__Data to process__.

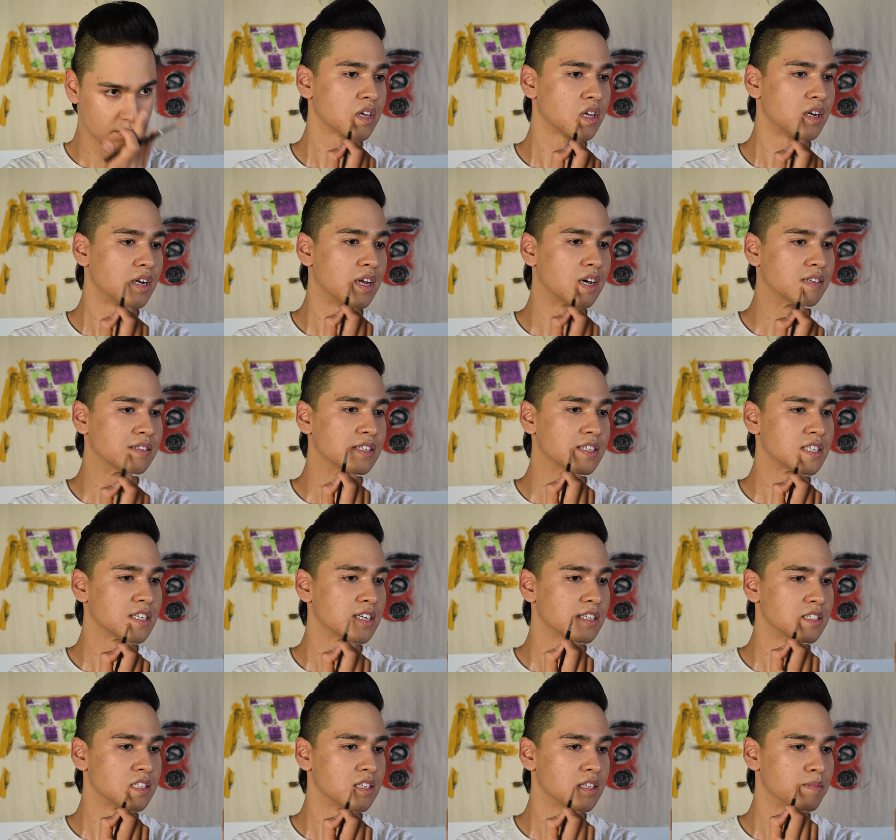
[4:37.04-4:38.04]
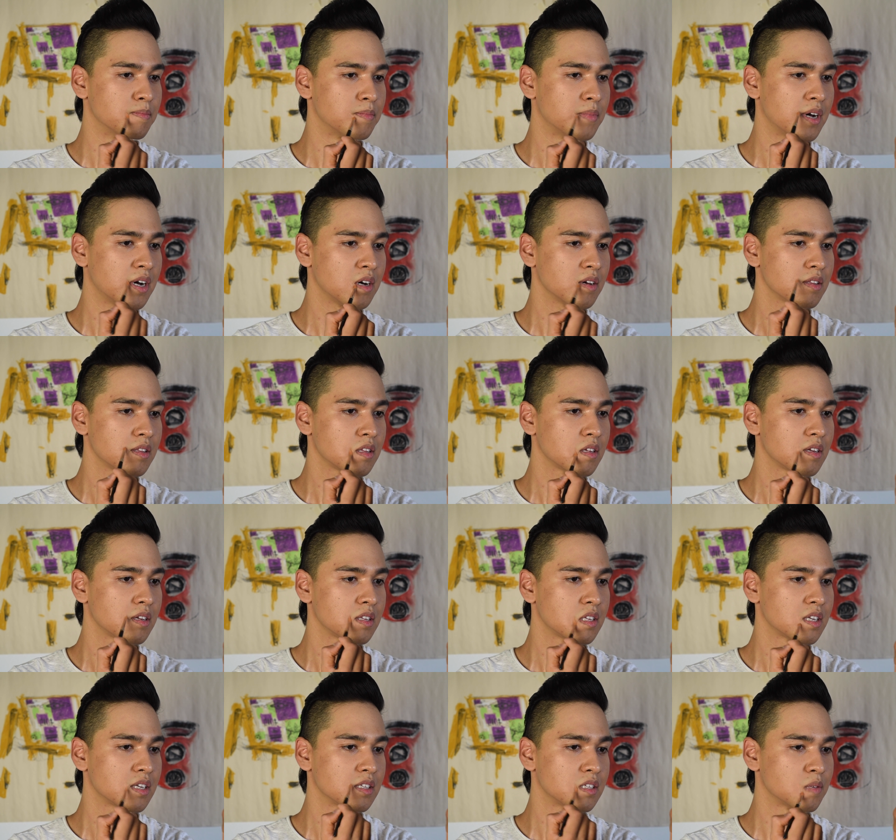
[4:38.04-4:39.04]
Around the sides of the mouth
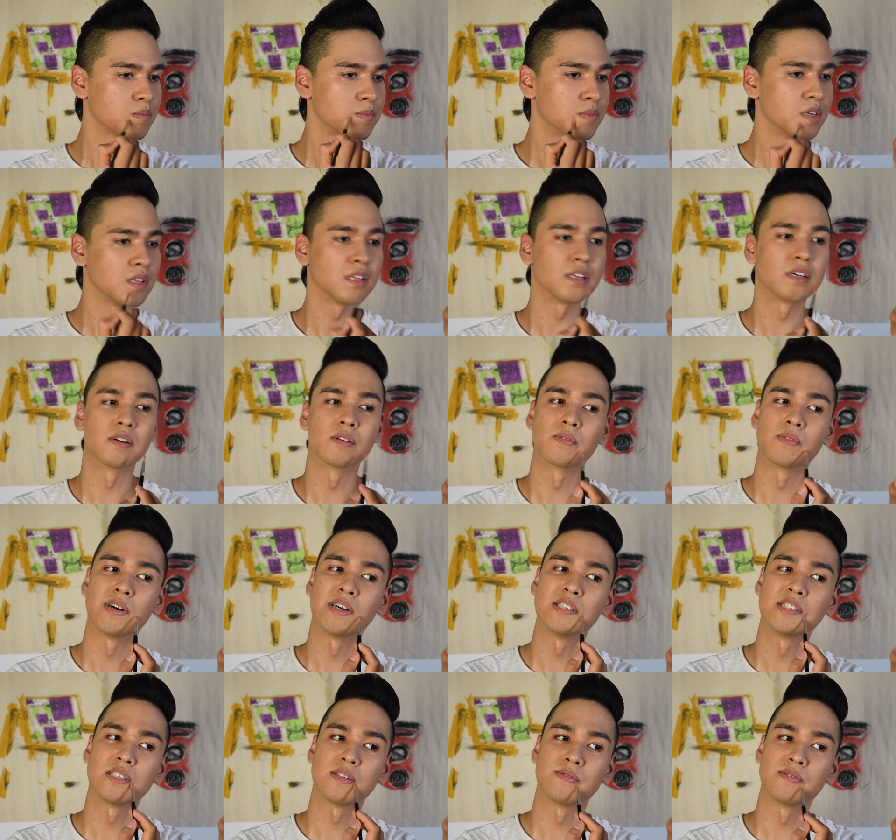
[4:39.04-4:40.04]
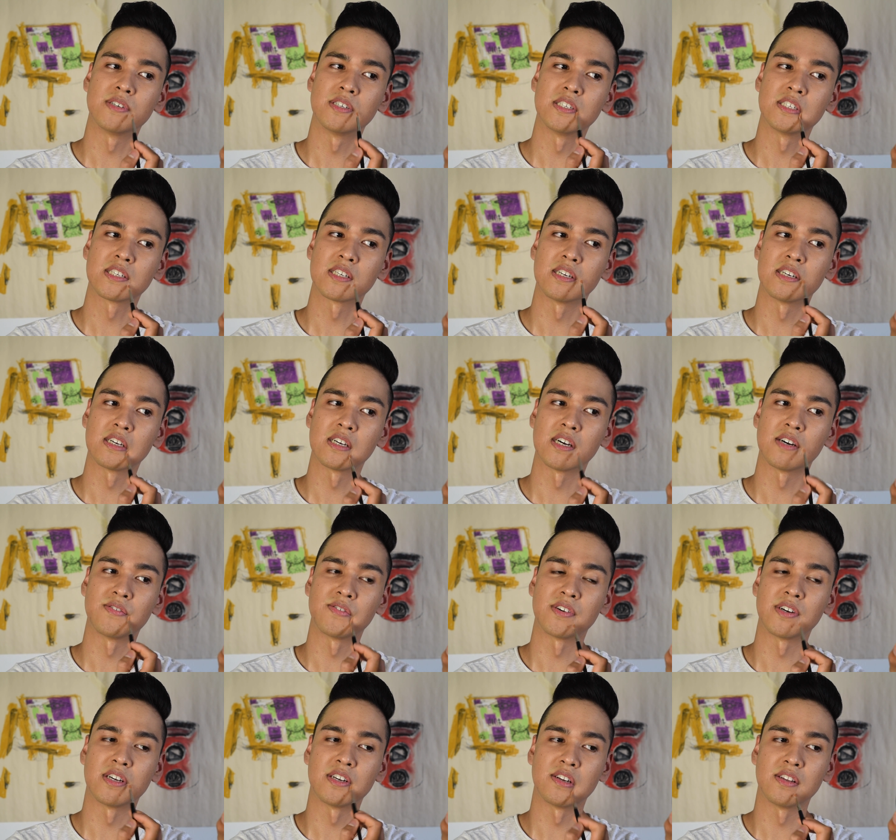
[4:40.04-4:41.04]
tend to be a little red, so we're just going to
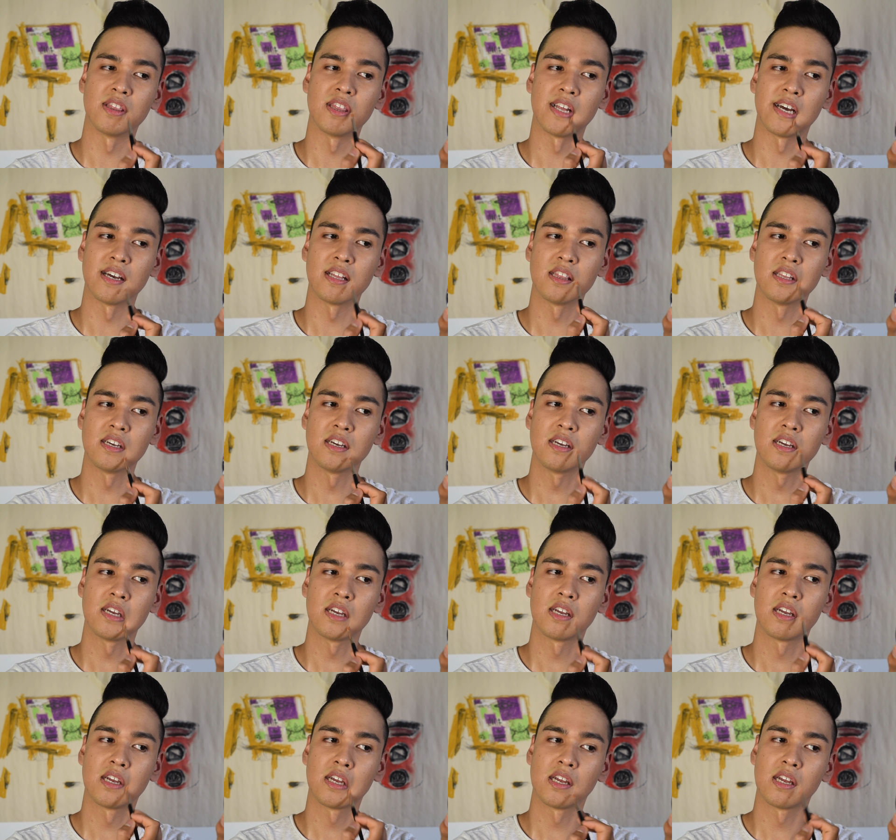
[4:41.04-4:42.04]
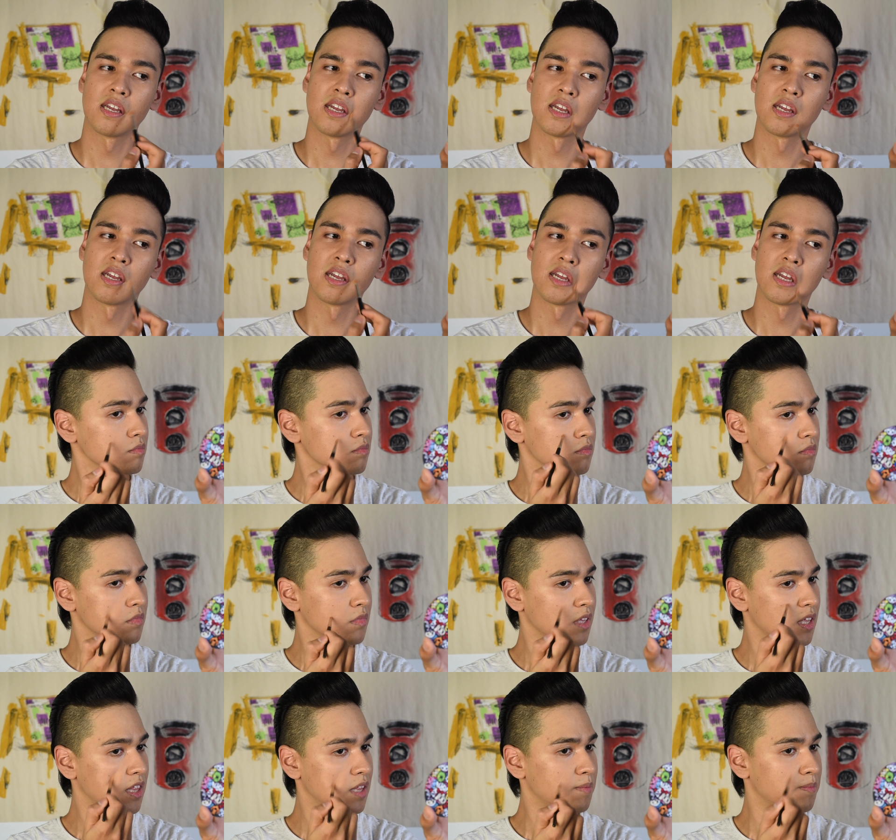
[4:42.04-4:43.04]
cover it lightly.
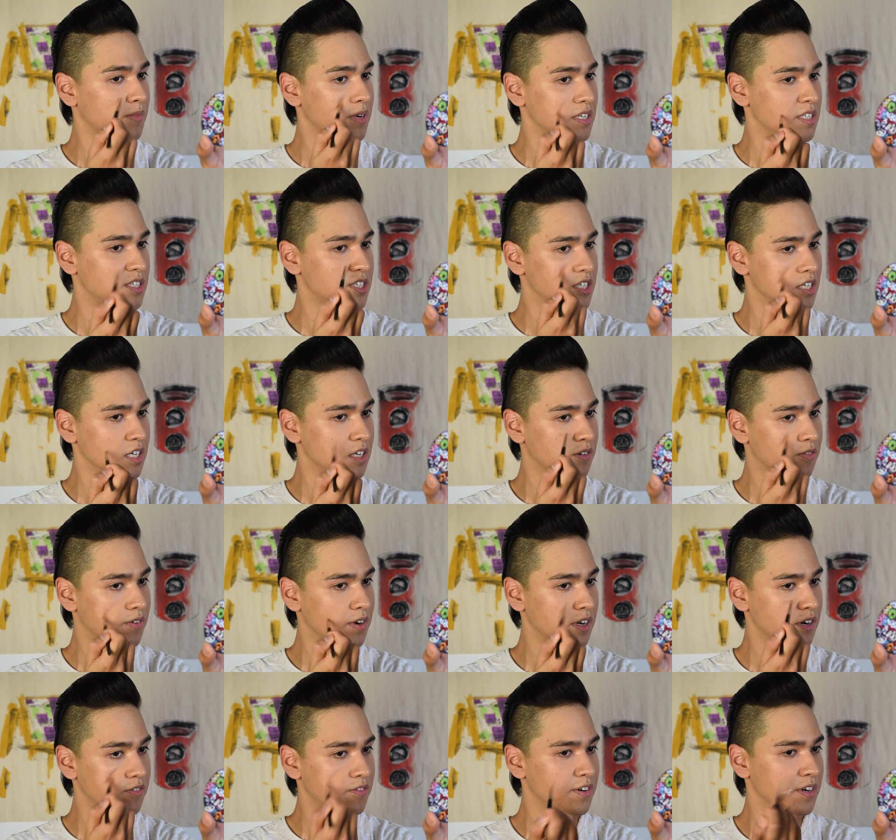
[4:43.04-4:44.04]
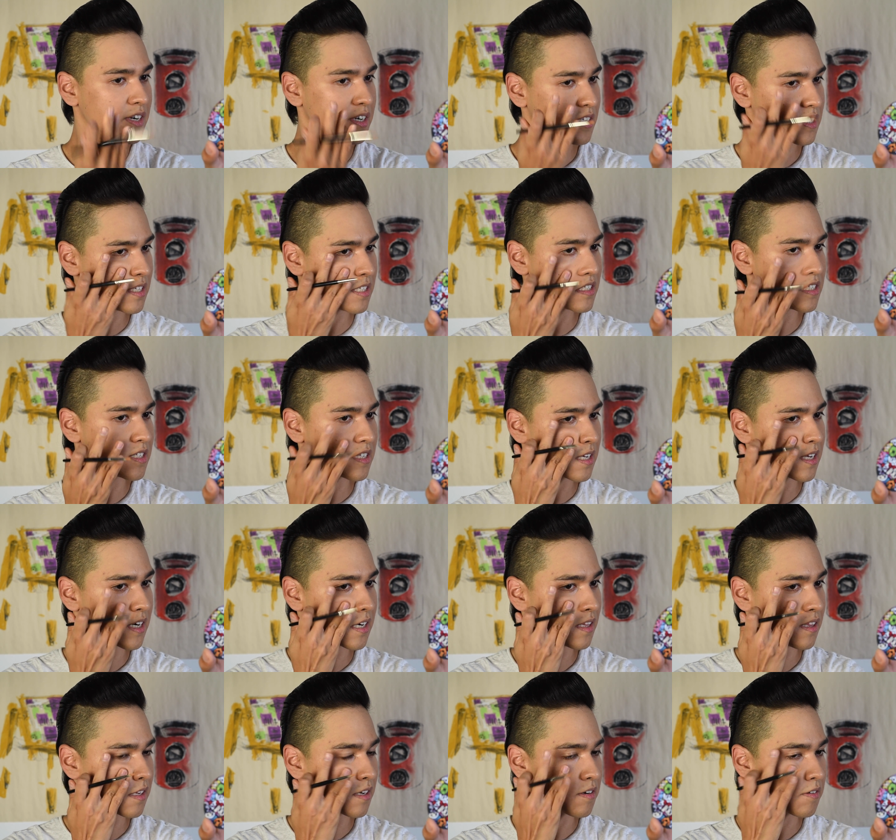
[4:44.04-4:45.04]
And then my cheek right over here tends to get
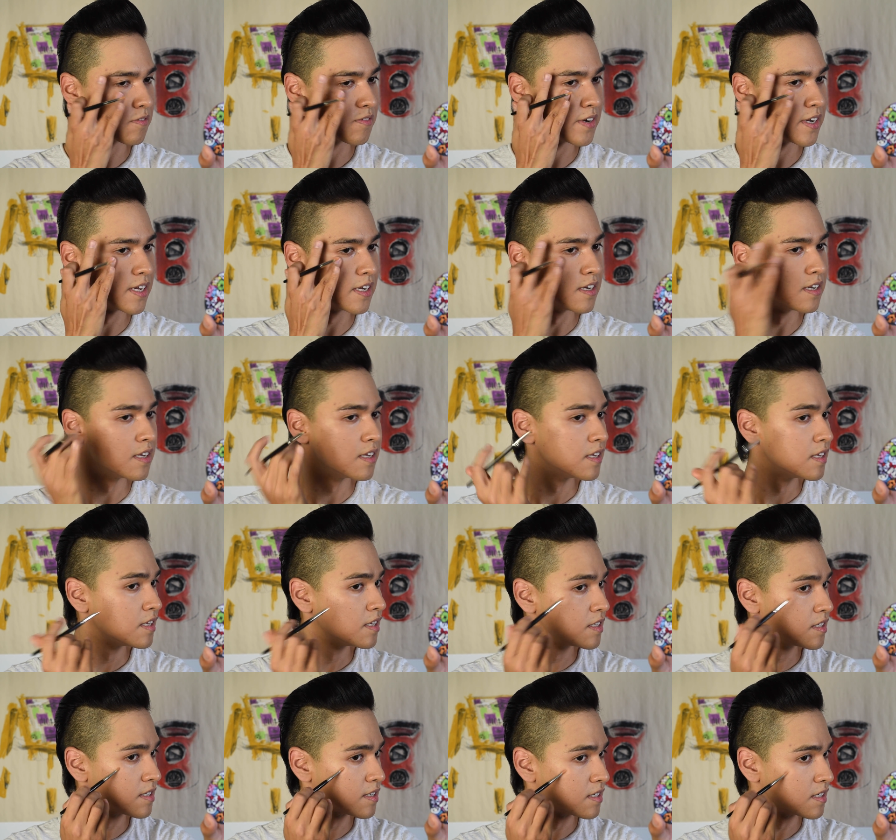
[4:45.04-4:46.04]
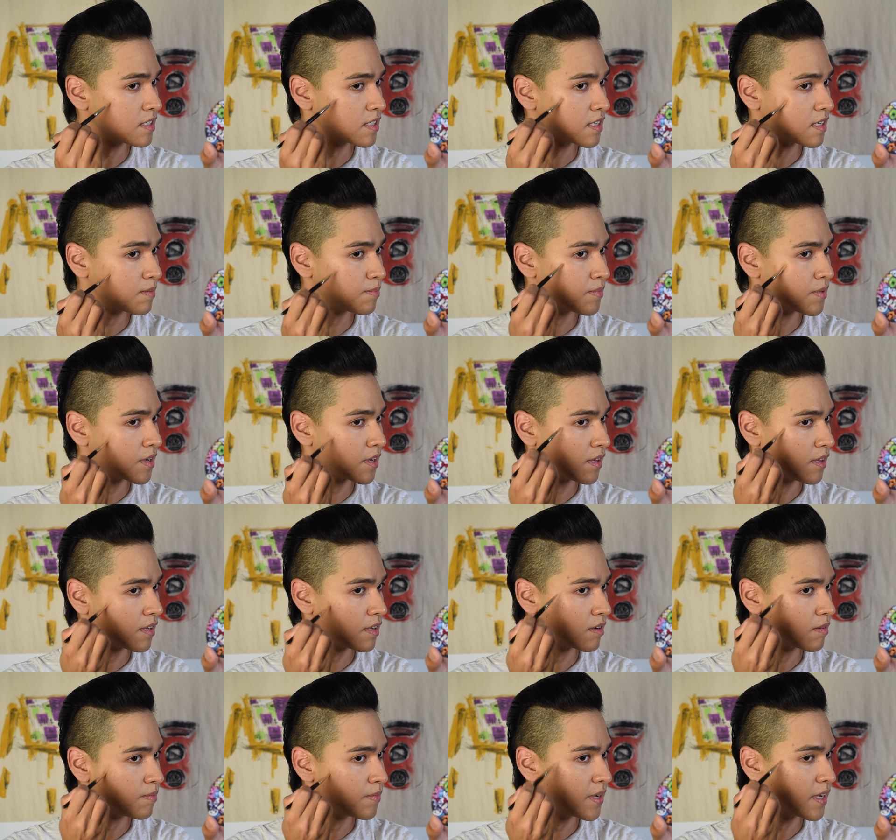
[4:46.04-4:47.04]
a little red, so I'm just going to put a
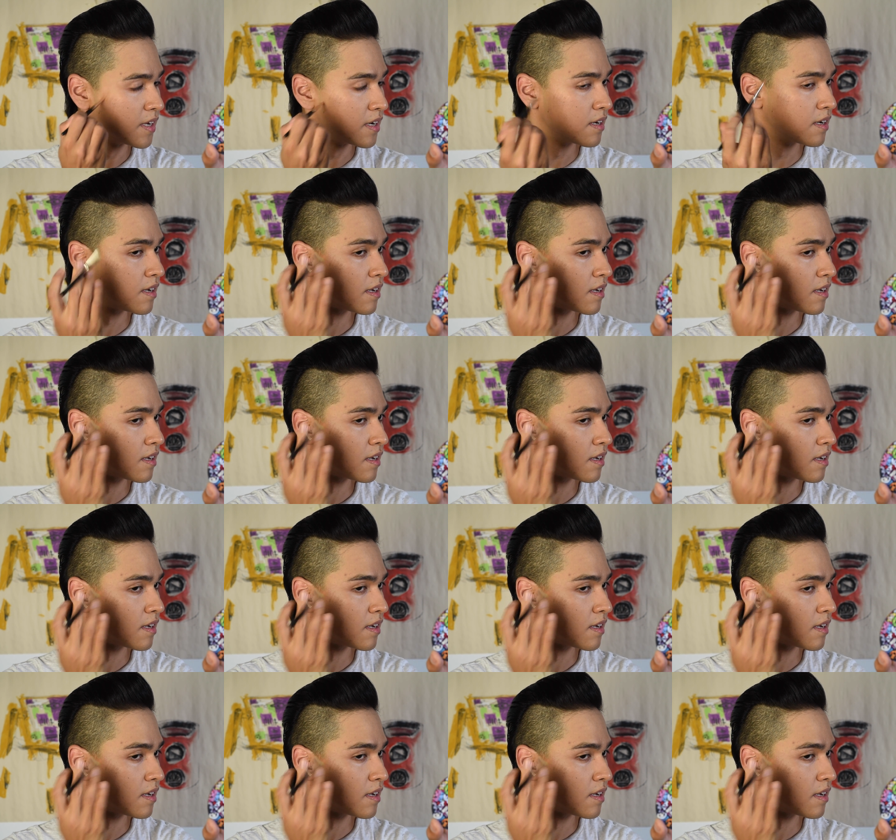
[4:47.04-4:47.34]
little bit.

__Exercise requirements__. Could you copy the listing above exactly, without its pictures?

__Solved problem__.
[4:37.04-4:38.04]
[4:38.04-4:39.04]
Around the sides of the mouth
[4:39.04-4:40.04]
[4:40.04-4:41.04]
tend to be a little red, so we're just going to
[4:41.04-4:42.04]
[4:42.04-4:43.04]
cover it lightly.
[4:43.04-4:44.04]
[4:44.04-4:45.04]
And then my cheek right over here tends to get
[4:45.04-4:46.04]
[4:46.04-4:47.04]
a little red, so I'm just going to put a
[4:47.04-4:47.34]
little bit.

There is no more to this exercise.